— EXERCISE AIM —
Reproduce the records below exactly, leaving out any pictures.

— MATERIAL PROVIDED —
··········

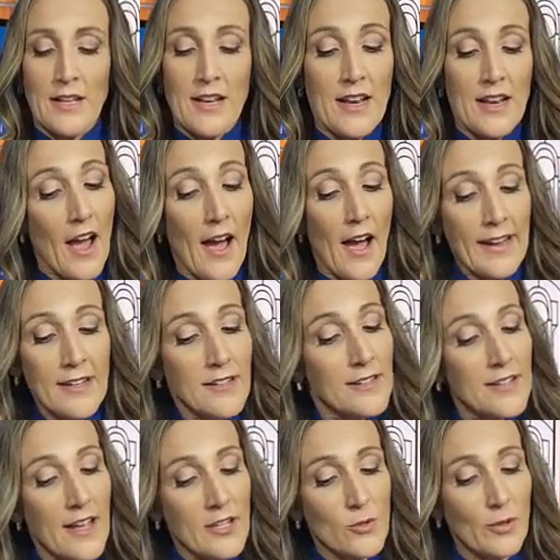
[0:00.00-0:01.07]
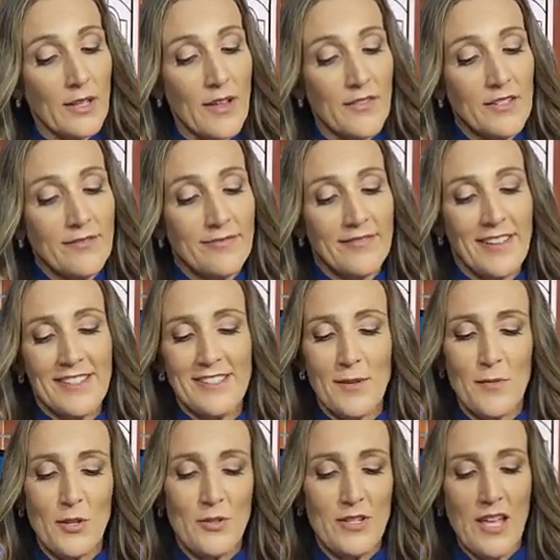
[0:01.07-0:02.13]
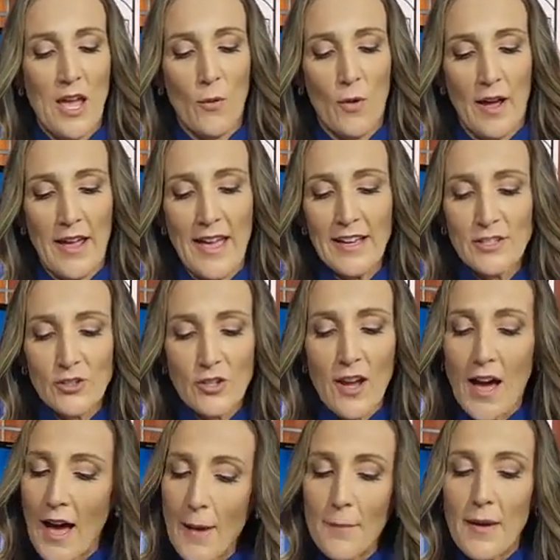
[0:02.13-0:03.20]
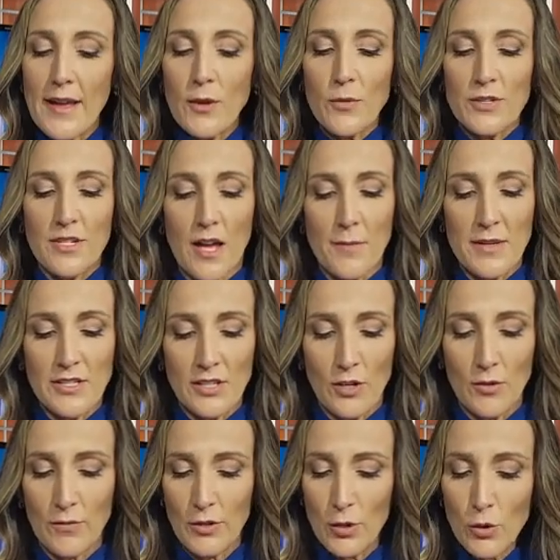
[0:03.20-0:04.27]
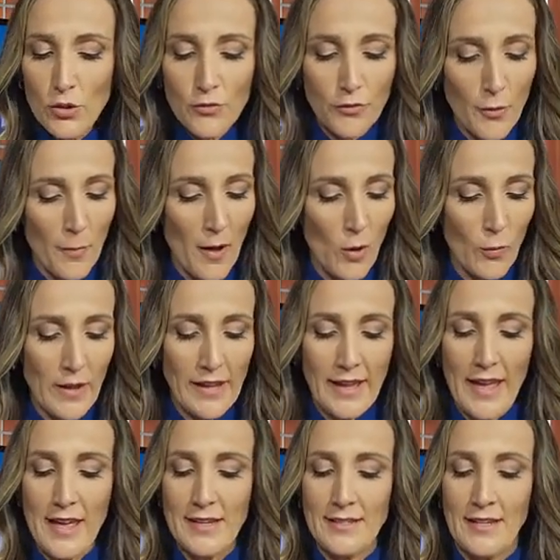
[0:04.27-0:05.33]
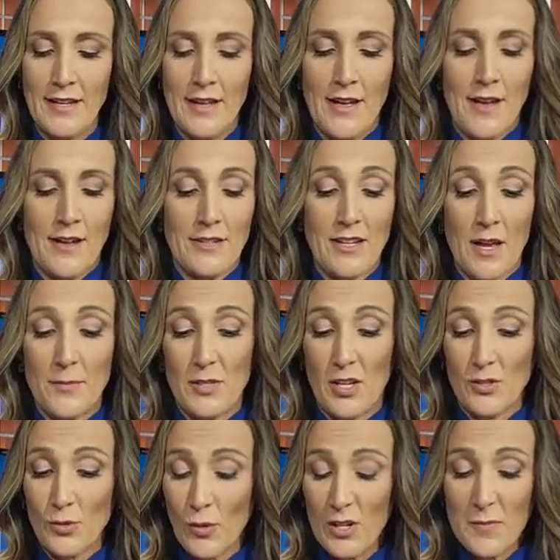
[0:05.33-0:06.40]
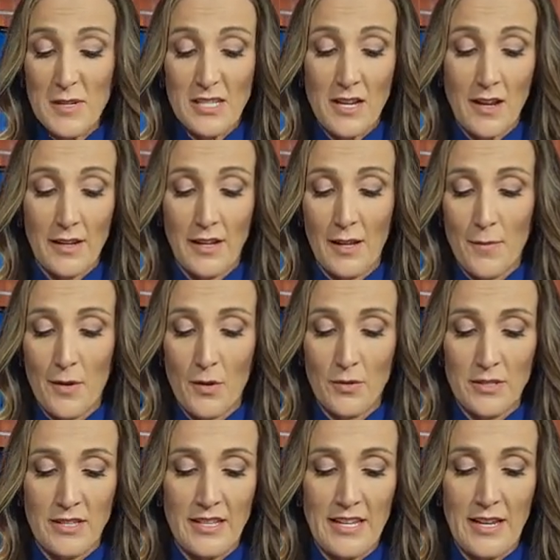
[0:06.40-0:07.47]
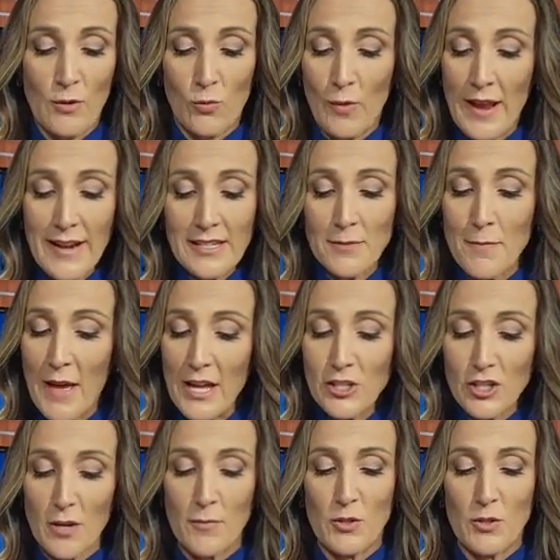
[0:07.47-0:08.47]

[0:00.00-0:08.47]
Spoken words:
9 to 11 on WDAY Extra, Hot Mic with Dom Izzo. Huge football weekend. Dom's also going to be talking about the ranked matchup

··········

— RESULT FOR THIS EXERCISE —
[0:00.00-0:01.07]
[0:01.07-0:02.13]
[0:02.13-0:03.20]
[0:03.20-0:04.27]
[0:04.27-0:05.33]
[0:05.33-0:06.40]
[0:06.40-0:07.47]
[0:07.47-0:08.47]

[0:00.00-0:08.47]
Spoken words:
9 to 11 on WDAY Extra, Hot Mic with Dom Izzo. Huge football weekend. Dom's also going to be talking about the ranked matchup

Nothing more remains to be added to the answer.